**Activity:** Excluding pictures, give the entries again exactly as they appear.

══ Extracted records ══

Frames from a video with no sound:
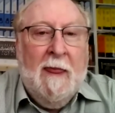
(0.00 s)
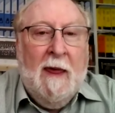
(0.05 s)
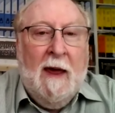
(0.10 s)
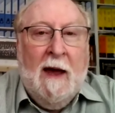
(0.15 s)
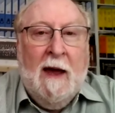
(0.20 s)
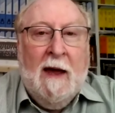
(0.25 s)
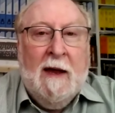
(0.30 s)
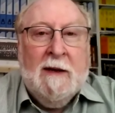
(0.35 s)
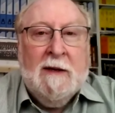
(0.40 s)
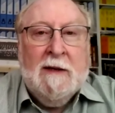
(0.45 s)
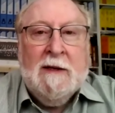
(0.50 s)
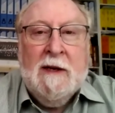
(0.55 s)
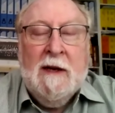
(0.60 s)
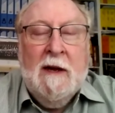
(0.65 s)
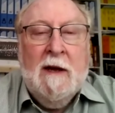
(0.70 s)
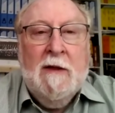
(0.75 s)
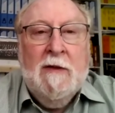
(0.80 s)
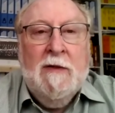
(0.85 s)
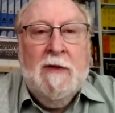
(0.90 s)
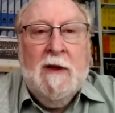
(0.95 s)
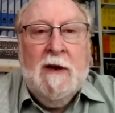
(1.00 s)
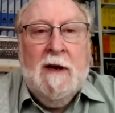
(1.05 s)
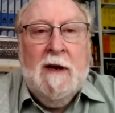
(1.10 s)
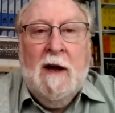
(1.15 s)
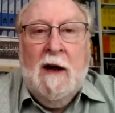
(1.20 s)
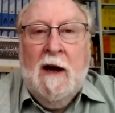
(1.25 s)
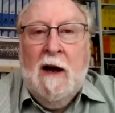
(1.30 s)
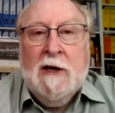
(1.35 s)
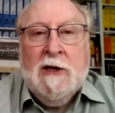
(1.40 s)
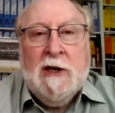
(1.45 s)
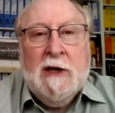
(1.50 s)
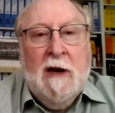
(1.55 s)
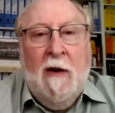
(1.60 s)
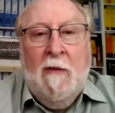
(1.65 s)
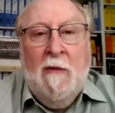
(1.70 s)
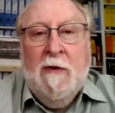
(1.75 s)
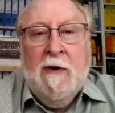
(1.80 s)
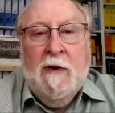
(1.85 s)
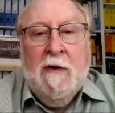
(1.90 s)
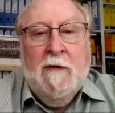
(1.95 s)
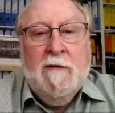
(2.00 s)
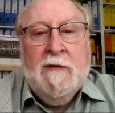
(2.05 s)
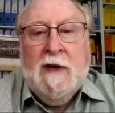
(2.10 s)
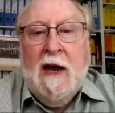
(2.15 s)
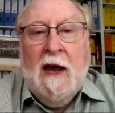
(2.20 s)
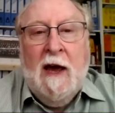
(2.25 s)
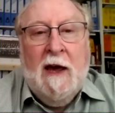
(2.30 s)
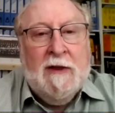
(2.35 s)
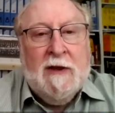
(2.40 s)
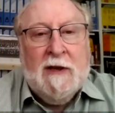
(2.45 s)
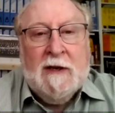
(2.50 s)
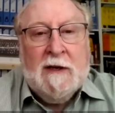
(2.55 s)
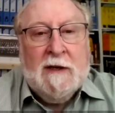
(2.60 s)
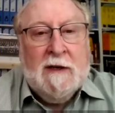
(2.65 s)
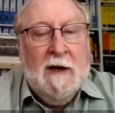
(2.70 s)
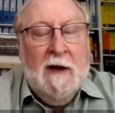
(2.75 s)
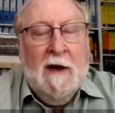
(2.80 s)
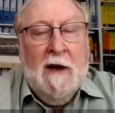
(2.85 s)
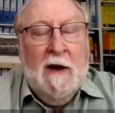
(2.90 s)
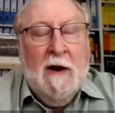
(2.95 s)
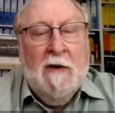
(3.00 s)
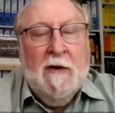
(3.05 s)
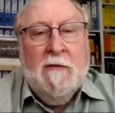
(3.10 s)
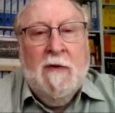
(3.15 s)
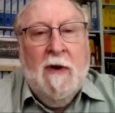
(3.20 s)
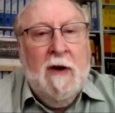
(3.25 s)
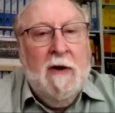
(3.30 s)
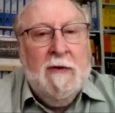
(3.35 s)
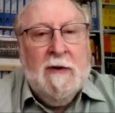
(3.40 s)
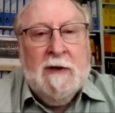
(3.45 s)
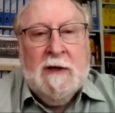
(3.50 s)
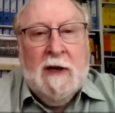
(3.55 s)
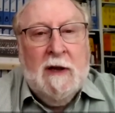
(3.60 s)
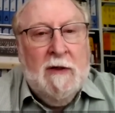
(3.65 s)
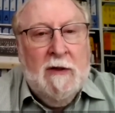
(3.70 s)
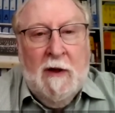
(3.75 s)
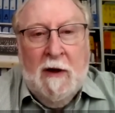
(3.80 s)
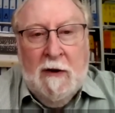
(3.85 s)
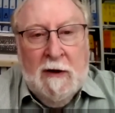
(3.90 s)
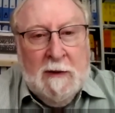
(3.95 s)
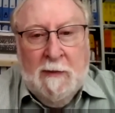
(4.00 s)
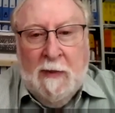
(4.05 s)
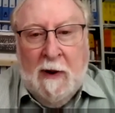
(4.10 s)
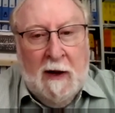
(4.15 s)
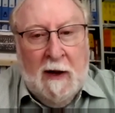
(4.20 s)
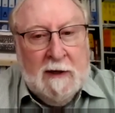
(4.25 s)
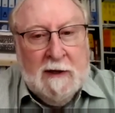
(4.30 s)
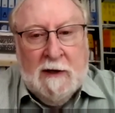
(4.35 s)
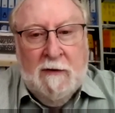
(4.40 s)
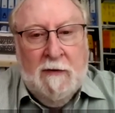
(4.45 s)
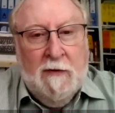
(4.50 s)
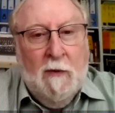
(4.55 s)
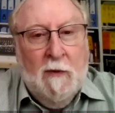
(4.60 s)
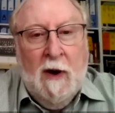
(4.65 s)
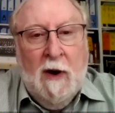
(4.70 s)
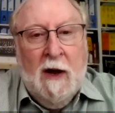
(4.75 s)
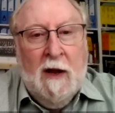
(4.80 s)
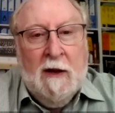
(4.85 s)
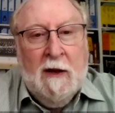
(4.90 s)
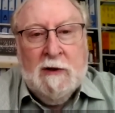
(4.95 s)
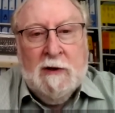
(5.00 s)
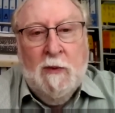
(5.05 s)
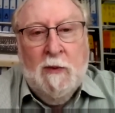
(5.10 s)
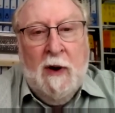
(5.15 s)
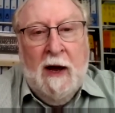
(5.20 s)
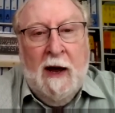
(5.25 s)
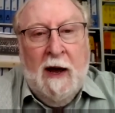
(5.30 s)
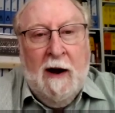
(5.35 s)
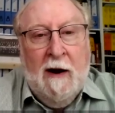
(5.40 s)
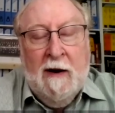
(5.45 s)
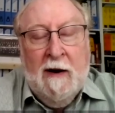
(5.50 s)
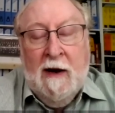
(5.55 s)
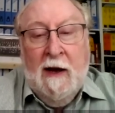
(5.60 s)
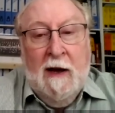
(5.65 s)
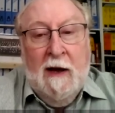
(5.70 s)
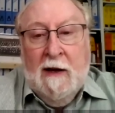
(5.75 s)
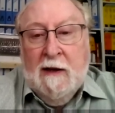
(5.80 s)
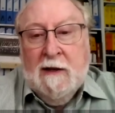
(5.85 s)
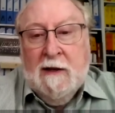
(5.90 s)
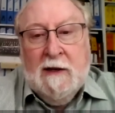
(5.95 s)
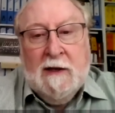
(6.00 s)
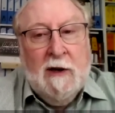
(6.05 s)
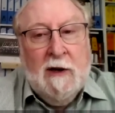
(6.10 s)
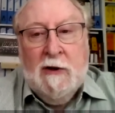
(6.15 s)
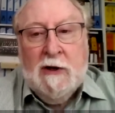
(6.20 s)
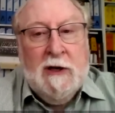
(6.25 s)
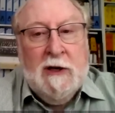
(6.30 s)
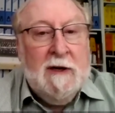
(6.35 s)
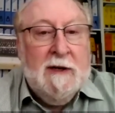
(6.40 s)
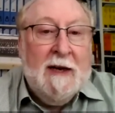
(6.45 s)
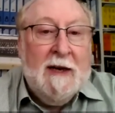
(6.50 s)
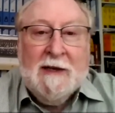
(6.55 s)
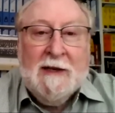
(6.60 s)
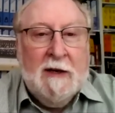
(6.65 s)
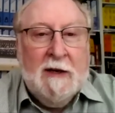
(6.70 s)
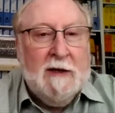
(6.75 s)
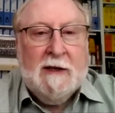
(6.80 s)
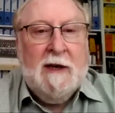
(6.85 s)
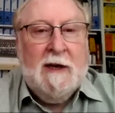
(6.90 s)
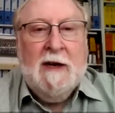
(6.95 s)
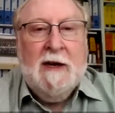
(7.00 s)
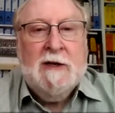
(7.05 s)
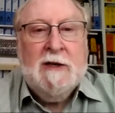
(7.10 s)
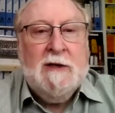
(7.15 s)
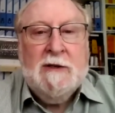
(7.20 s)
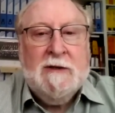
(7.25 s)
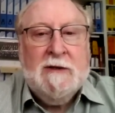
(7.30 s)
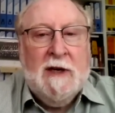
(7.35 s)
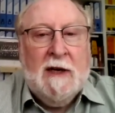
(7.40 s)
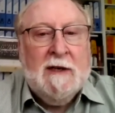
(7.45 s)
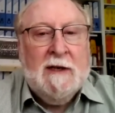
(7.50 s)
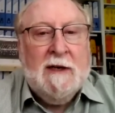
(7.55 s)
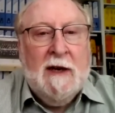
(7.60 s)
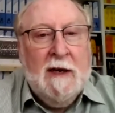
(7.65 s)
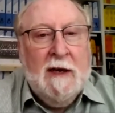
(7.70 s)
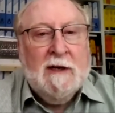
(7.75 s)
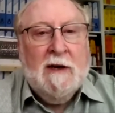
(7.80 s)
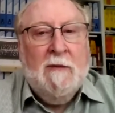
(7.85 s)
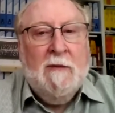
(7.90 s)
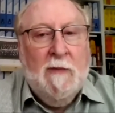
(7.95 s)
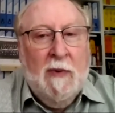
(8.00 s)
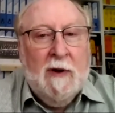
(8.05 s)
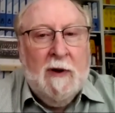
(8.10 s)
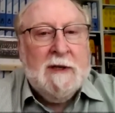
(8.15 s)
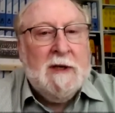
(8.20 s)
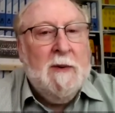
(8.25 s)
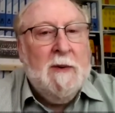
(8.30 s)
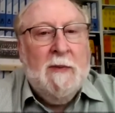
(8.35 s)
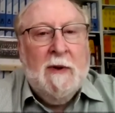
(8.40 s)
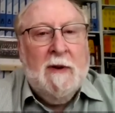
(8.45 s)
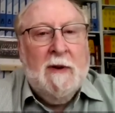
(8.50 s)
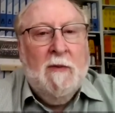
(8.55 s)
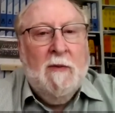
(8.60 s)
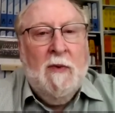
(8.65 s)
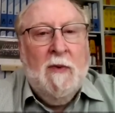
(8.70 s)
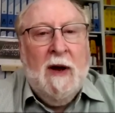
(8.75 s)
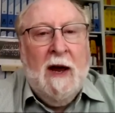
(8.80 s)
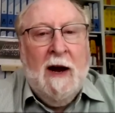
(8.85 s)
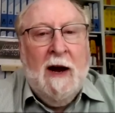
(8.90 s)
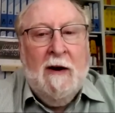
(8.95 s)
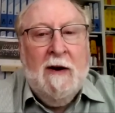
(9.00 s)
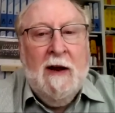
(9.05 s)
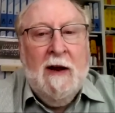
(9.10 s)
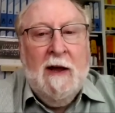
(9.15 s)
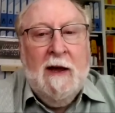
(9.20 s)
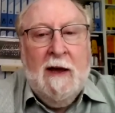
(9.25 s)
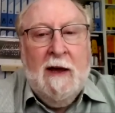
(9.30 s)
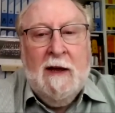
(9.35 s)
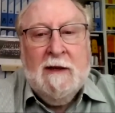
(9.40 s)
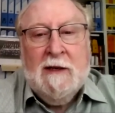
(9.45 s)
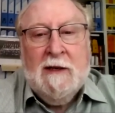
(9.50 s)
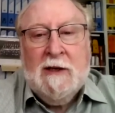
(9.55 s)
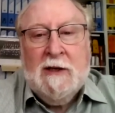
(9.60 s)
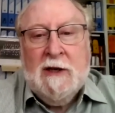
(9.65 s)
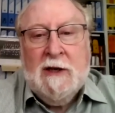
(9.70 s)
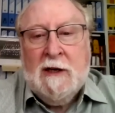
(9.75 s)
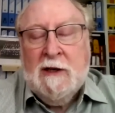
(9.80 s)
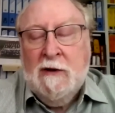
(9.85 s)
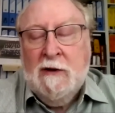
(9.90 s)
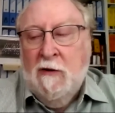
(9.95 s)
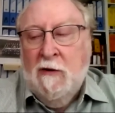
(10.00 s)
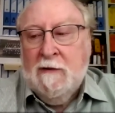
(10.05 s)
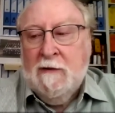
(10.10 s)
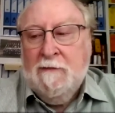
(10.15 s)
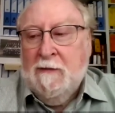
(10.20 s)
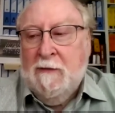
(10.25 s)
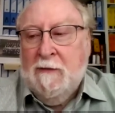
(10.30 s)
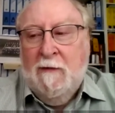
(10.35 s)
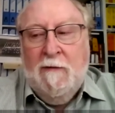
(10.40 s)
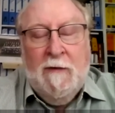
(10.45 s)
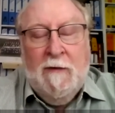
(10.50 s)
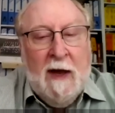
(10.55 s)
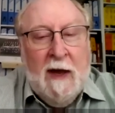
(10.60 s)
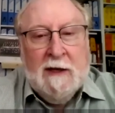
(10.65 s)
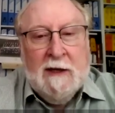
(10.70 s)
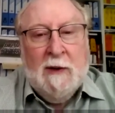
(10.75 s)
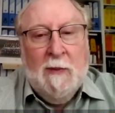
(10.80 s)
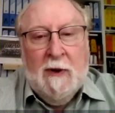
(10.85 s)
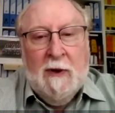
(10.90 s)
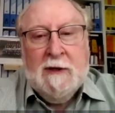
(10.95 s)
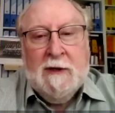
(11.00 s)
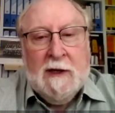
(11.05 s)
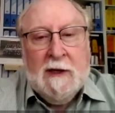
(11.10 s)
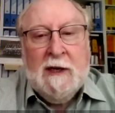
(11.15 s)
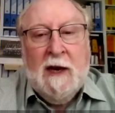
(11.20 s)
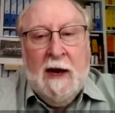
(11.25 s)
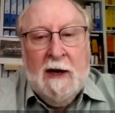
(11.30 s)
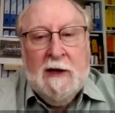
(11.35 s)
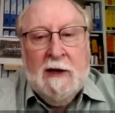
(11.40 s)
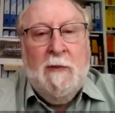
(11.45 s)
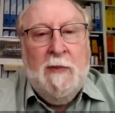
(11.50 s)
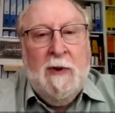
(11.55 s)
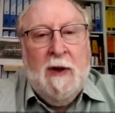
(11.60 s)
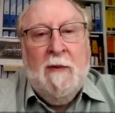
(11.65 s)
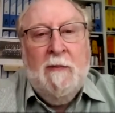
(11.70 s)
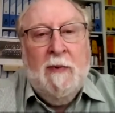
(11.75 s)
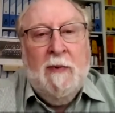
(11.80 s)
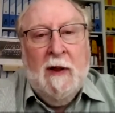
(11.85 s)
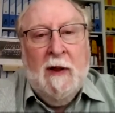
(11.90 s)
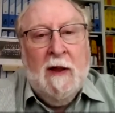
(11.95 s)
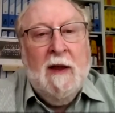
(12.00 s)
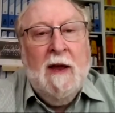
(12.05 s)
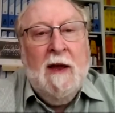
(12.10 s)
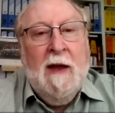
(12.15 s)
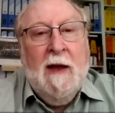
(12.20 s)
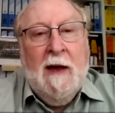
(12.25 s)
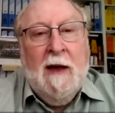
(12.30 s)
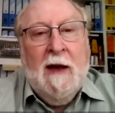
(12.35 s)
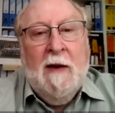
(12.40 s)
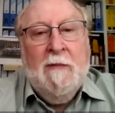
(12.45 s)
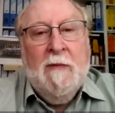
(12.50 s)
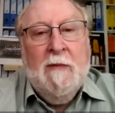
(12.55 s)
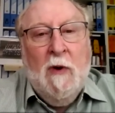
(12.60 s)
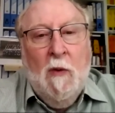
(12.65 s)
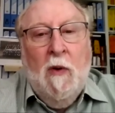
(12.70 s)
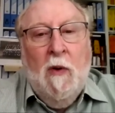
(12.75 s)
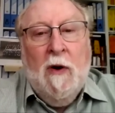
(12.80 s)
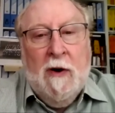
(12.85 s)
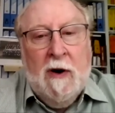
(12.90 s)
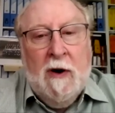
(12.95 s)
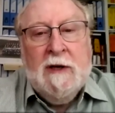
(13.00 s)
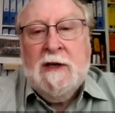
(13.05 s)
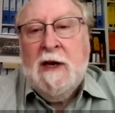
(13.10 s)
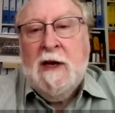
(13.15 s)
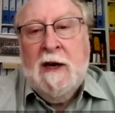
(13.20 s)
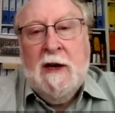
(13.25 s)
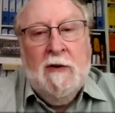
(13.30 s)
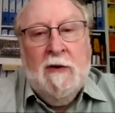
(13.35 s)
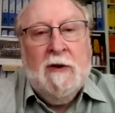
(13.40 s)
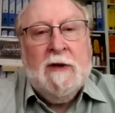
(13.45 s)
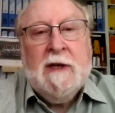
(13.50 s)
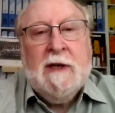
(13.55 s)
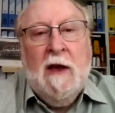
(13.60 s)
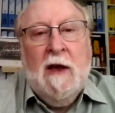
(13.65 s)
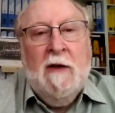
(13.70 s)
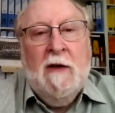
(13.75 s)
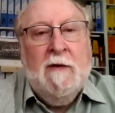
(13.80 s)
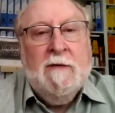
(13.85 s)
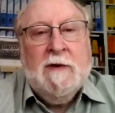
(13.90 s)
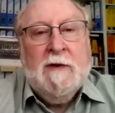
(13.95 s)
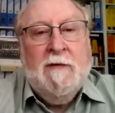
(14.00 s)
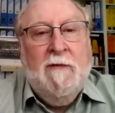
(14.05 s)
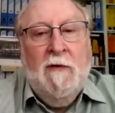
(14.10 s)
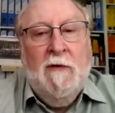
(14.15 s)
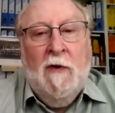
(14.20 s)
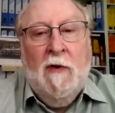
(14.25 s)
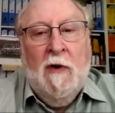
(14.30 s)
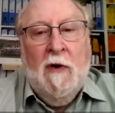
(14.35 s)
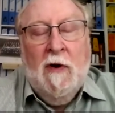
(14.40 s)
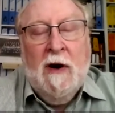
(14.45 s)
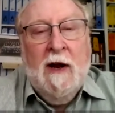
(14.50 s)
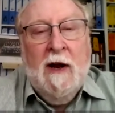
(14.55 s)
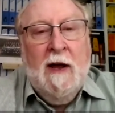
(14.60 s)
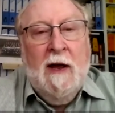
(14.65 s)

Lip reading: and the large number of deaths arose in those parts of the world where social distancing just isn't possible, and where it's just not feasible to say to people, quarantine yourselves for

═══

**Exercise answer:**
Frames from a video with no sound:
(0.00 s)
(0.05 s)
(0.10 s)
(0.15 s)
(0.20 s)
(0.25 s)
(0.30 s)
(0.35 s)
(0.40 s)
(0.45 s)
(0.50 s)
(0.55 s)
(0.60 s)
(0.65 s)
(0.70 s)
(0.75 s)
(0.80 s)
(0.85 s)
(0.90 s)
(0.95 s)
(1.00 s)
(1.05 s)
(1.10 s)
(1.15 s)
(1.20 s)
(1.25 s)
(1.30 s)
(1.35 s)
(1.40 s)
(1.45 s)
(1.50 s)
(1.55 s)
(1.60 s)
(1.65 s)
(1.70 s)
(1.75 s)
(1.80 s)
(1.85 s)
(1.90 s)
(1.95 s)
(2.00 s)
(2.05 s)
(2.10 s)
(2.15 s)
(2.20 s)
(2.25 s)
(2.30 s)
(2.35 s)
(2.40 s)
(2.45 s)
(2.50 s)
(2.55 s)
(2.60 s)
(2.65 s)
(2.70 s)
(2.75 s)
(2.80 s)
(2.85 s)
(2.90 s)
(2.95 s)
(3.00 s)
(3.05 s)
(3.10 s)
(3.15 s)
(3.20 s)
(3.25 s)
(3.30 s)
(3.35 s)
(3.40 s)
(3.45 s)
(3.50 s)
(3.55 s)
(3.60 s)
(3.65 s)
(3.70 s)
(3.75 s)
(3.80 s)
(3.85 s)
(3.90 s)
(3.95 s)
(4.00 s)
(4.05 s)
(4.10 s)
(4.15 s)
(4.20 s)
(4.25 s)
(4.30 s)
(4.35 s)
(4.40 s)
(4.45 s)
(4.50 s)
(4.55 s)
(4.60 s)
(4.65 s)
(4.70 s)
(4.75 s)
(4.80 s)
(4.85 s)
(4.90 s)
(4.95 s)
(5.00 s)
(5.05 s)
(5.10 s)
(5.15 s)
(5.20 s)
(5.25 s)
(5.30 s)
(5.35 s)
(5.40 s)
(5.45 s)
(5.50 s)
(5.55 s)
(5.60 s)
(5.65 s)
(5.70 s)
(5.75 s)
(5.80 s)
(5.85 s)
(5.90 s)
(5.95 s)
(6.00 s)
(6.05 s)
(6.10 s)
(6.15 s)
(6.20 s)
(6.25 s)
(6.30 s)
(6.35 s)
(6.40 s)
(6.45 s)
(6.50 s)
(6.55 s)
(6.60 s)
(6.65 s)
(6.70 s)
(6.75 s)
(6.80 s)
(6.85 s)
(6.90 s)
(6.95 s)
(7.00 s)
(7.05 s)
(7.10 s)
(7.15 s)
(7.20 s)
(7.25 s)
(7.30 s)
(7.35 s)
(7.40 s)
(7.45 s)
(7.50 s)
(7.55 s)
(7.60 s)
(7.65 s)
(7.70 s)
(7.75 s)
(7.80 s)
(7.85 s)
(7.90 s)
(7.95 s)
(8.00 s)
(8.05 s)
(8.10 s)
(8.15 s)
(8.20 s)
(8.25 s)
(8.30 s)
(8.35 s)
(8.40 s)
(8.45 s)
(8.50 s)
(8.55 s)
(8.60 s)
(8.65 s)
(8.70 s)
(8.75 s)
(8.80 s)
(8.85 s)
(8.90 s)
(8.95 s)
(9.00 s)
(9.05 s)
(9.10 s)
(9.15 s)
(9.20 s)
(9.25 s)
(9.30 s)
(9.35 s)
(9.40 s)
(9.45 s)
(9.50 s)
(9.55 s)
(9.60 s)
(9.65 s)
(9.70 s)
(9.75 s)
(9.80 s)
(9.85 s)
(9.90 s)
(9.95 s)
(10.00 s)
(10.05 s)
(10.10 s)
(10.15 s)
(10.20 s)
(10.25 s)
(10.30 s)
(10.35 s)
(10.40 s)
(10.45 s)
(10.50 s)
(10.55 s)
(10.60 s)
(10.65 s)
(10.70 s)
(10.75 s)
(10.80 s)
(10.85 s)
(10.90 s)
(10.95 s)
(11.00 s)
(11.05 s)
(11.10 s)
(11.15 s)
(11.20 s)
(11.25 s)
(11.30 s)
(11.35 s)
(11.40 s)
(11.45 s)
(11.50 s)
(11.55 s)
(11.60 s)
(11.65 s)
(11.70 s)
(11.75 s)
(11.80 s)
(11.85 s)
(11.90 s)
(11.95 s)
(12.00 s)
(12.05 s)
(12.10 s)
(12.15 s)
(12.20 s)
(12.25 s)
(12.30 s)
(12.35 s)
(12.40 s)
(12.45 s)
(12.50 s)
(12.55 s)
(12.60 s)
(12.65 s)
(12.70 s)
(12.75 s)
(12.80 s)
(12.85 s)
(12.90 s)
(12.95 s)
(13.00 s)
(13.05 s)
(13.10 s)
(13.15 s)
(13.20 s)
(13.25 s)
(13.30 s)
(13.35 s)
(13.40 s)
(13.45 s)
(13.50 s)
(13.55 s)
(13.60 s)
(13.65 s)
(13.70 s)
(13.75 s)
(13.80 s)
(13.85 s)
(13.90 s)
(13.95 s)
(14.00 s)
(14.05 s)
(14.10 s)
(14.15 s)
(14.20 s)
(14.25 s)
(14.30 s)
(14.35 s)
(14.40 s)
(14.45 s)
(14.50 s)
(14.55 s)
(14.60 s)
(14.65 s)

Lip reading: and the large number of deaths arose in those parts of the world where social distancing just isn't possible, and where it's just not feasible to say to people, quarantine yourselves for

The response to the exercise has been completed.